OMF File Format

The basic structure of an OMF 2 file is a ZIP archive, with ZIP64 extensions.

The files in the archive are stored without compression. Each type of file uses a separate and data-specific compression separate from the ZIP archive, and compressing them again would be a waste of time.

The top-level zip comment will contain the format name and version, such as Open Mining Format 2.0. Due to the structure of ZIP files that comment will always be the final bytes in the file. A ZIP created by another application won't have this comment so won't be recognized as an OMF file.

The OMF file will contain three types of files: the JSON index, arrays, and images.

JSON Index

The index is a gzip-compressed JSON document called index.json.gz. This file is required, and describes the project, elements, and attributes in the OMF file.

See the JSON schema documentation for a specification of the index.

Arrays

Arrays are stored in (Apache Parquet)[https://en.wikipedia.org/wiki/Apache_Parquet] format, using a .parquet extension. Each array of vertex locations, triangles, etc. will be in a separate file within the archive. The JSON index will refer to array files by name.

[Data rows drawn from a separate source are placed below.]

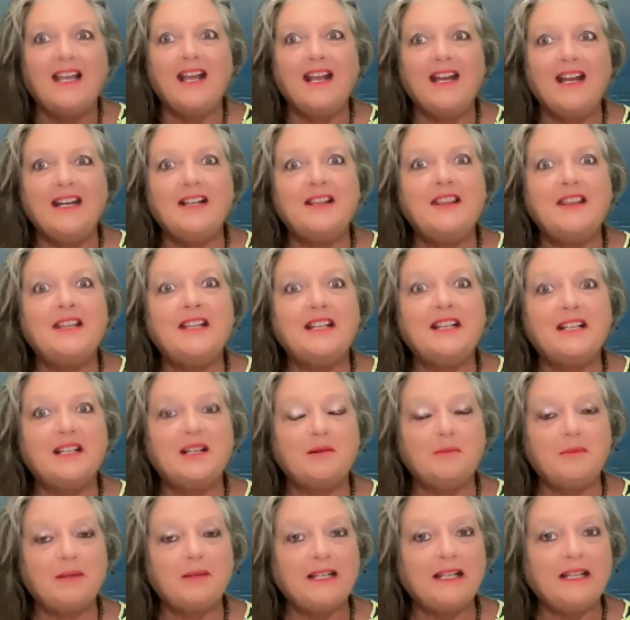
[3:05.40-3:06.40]
Anything
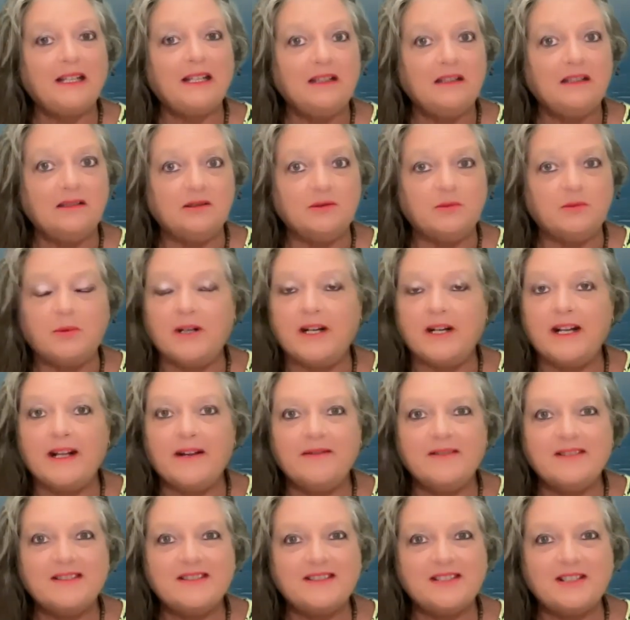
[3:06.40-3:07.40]
can be healed,
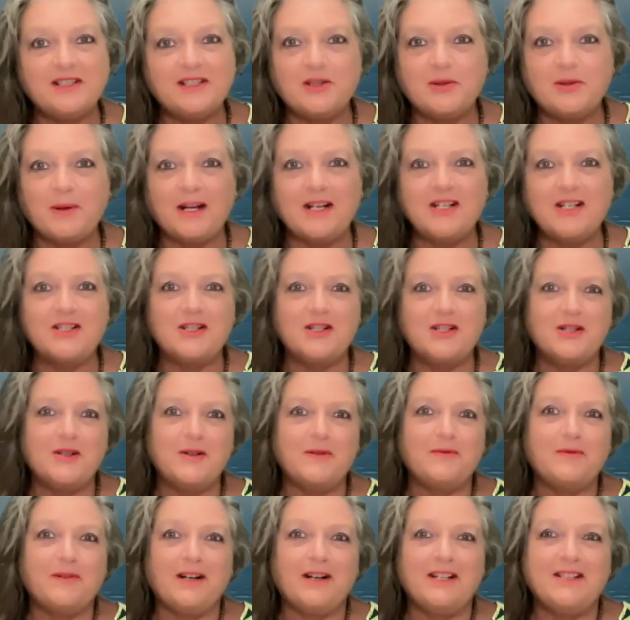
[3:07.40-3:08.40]
whatever situation
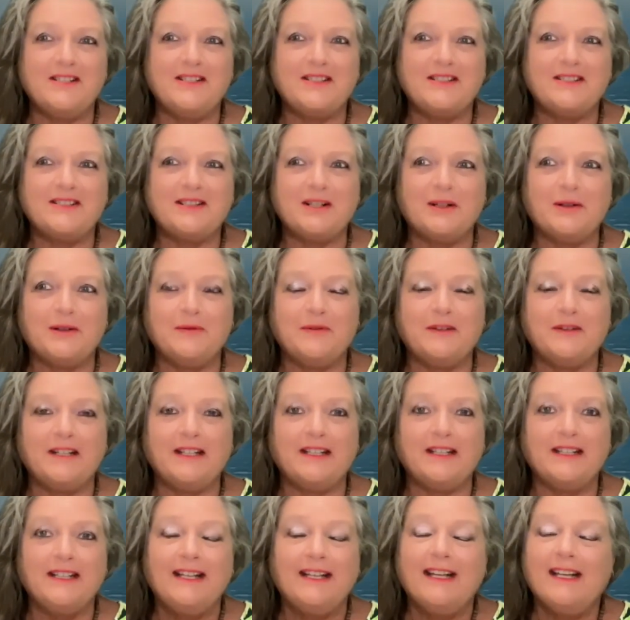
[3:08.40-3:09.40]
you find yourself
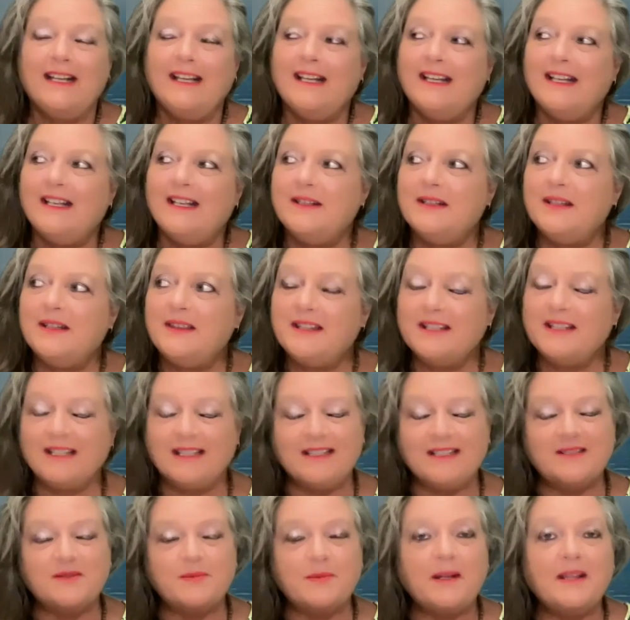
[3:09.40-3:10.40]
in. The thing
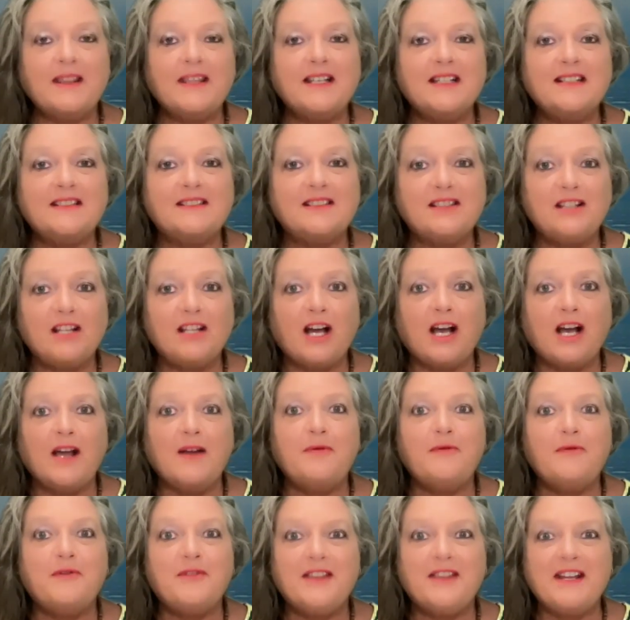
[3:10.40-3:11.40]
is, when there's
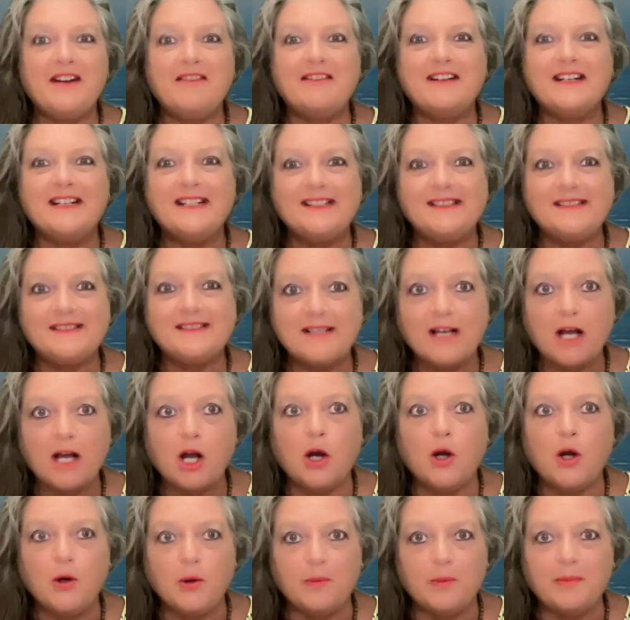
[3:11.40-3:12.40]
life, there is
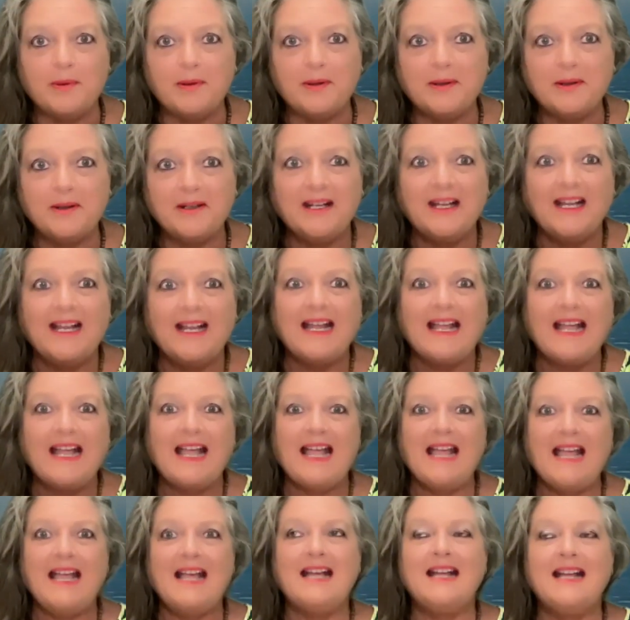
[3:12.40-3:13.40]
hope.
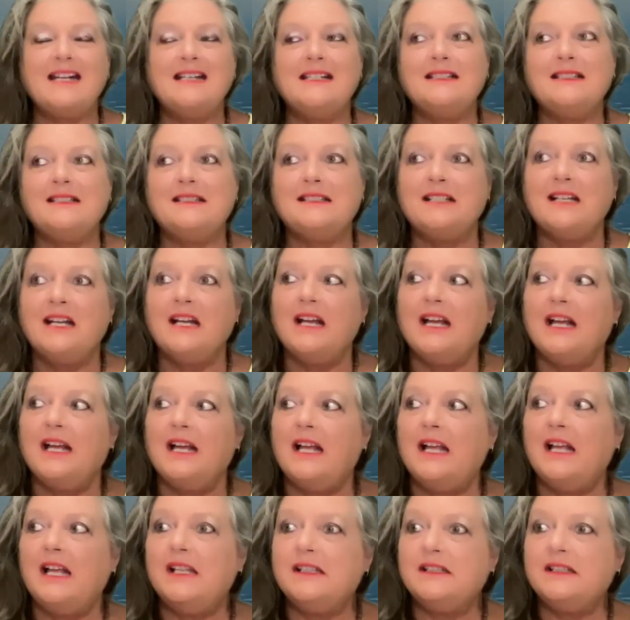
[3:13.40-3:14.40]
And
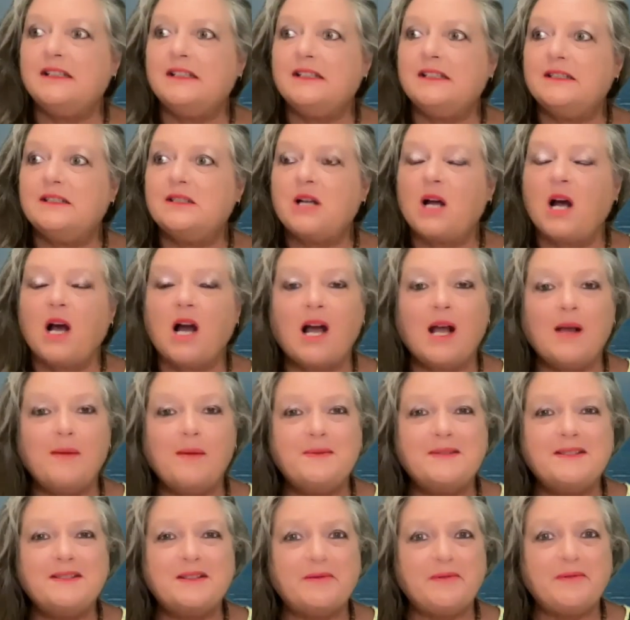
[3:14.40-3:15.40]
the
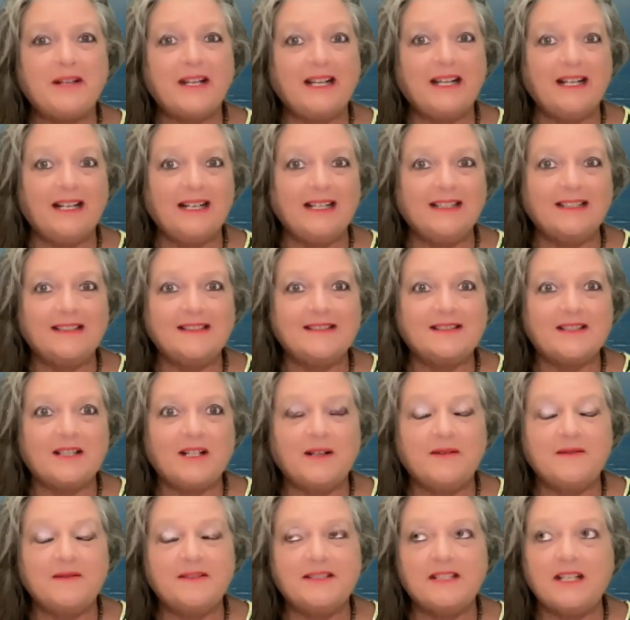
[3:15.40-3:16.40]
types of healings that
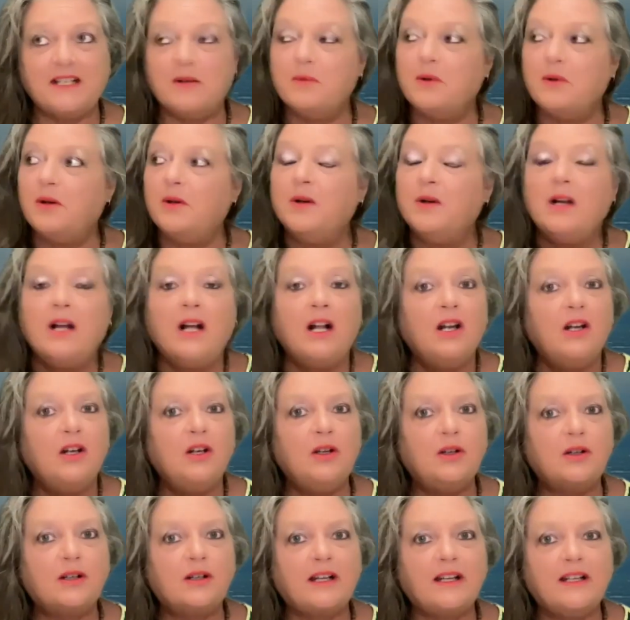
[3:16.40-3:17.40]
I've seen, well,
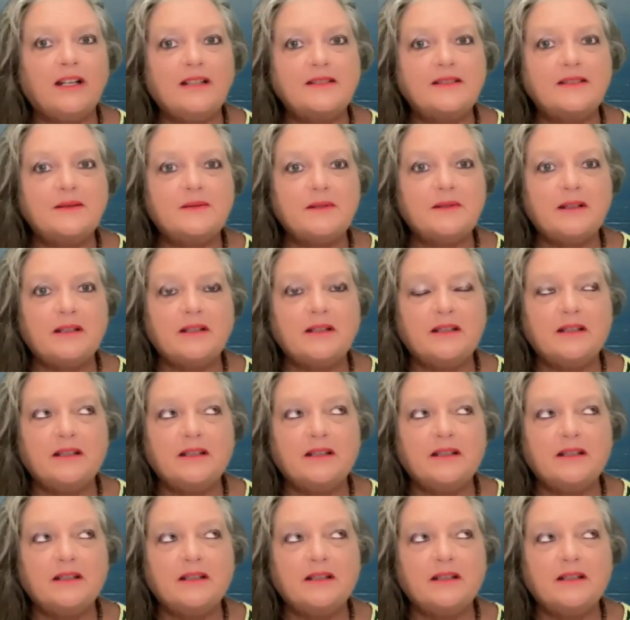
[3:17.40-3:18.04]
look, it's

Several different array types are used, see the Parquet schema documentation for a specification of each one.

Images

Images are encoded in either PNG or JPEG encoded files, which should have .png and .jpg extensions respectively. The JSON index will refer to image files by name.

PNG encoding can store grayscale, grayscale-alpha, RGB or RGBA data with 8 or 16 bits per channel. The compression is lossless.

JPEG encoding can store only 8-bit per channel RGB. They use lossy compression which won't preserve fine details but gives a smaller file size. This is suitable for high-resolution maps and scans where it will give much smaller file sizes.

Versions

The current version is 2.0.

When new features are added the minor version number will be incremented, to 2.1, then 2.2, and so on.

If features are ever removed, or changed such that the format can't store something it used to store, the major version number will be incremented. This won't be done lightly, so it is unlikely to ever happen.

When writing files the OMF library will use the oldest version possible, down to 2.0, based on what is being stored. Even if the library can write version 2.2 files, if you don't use any of the new features a 2.1 or 2.0 file may be written.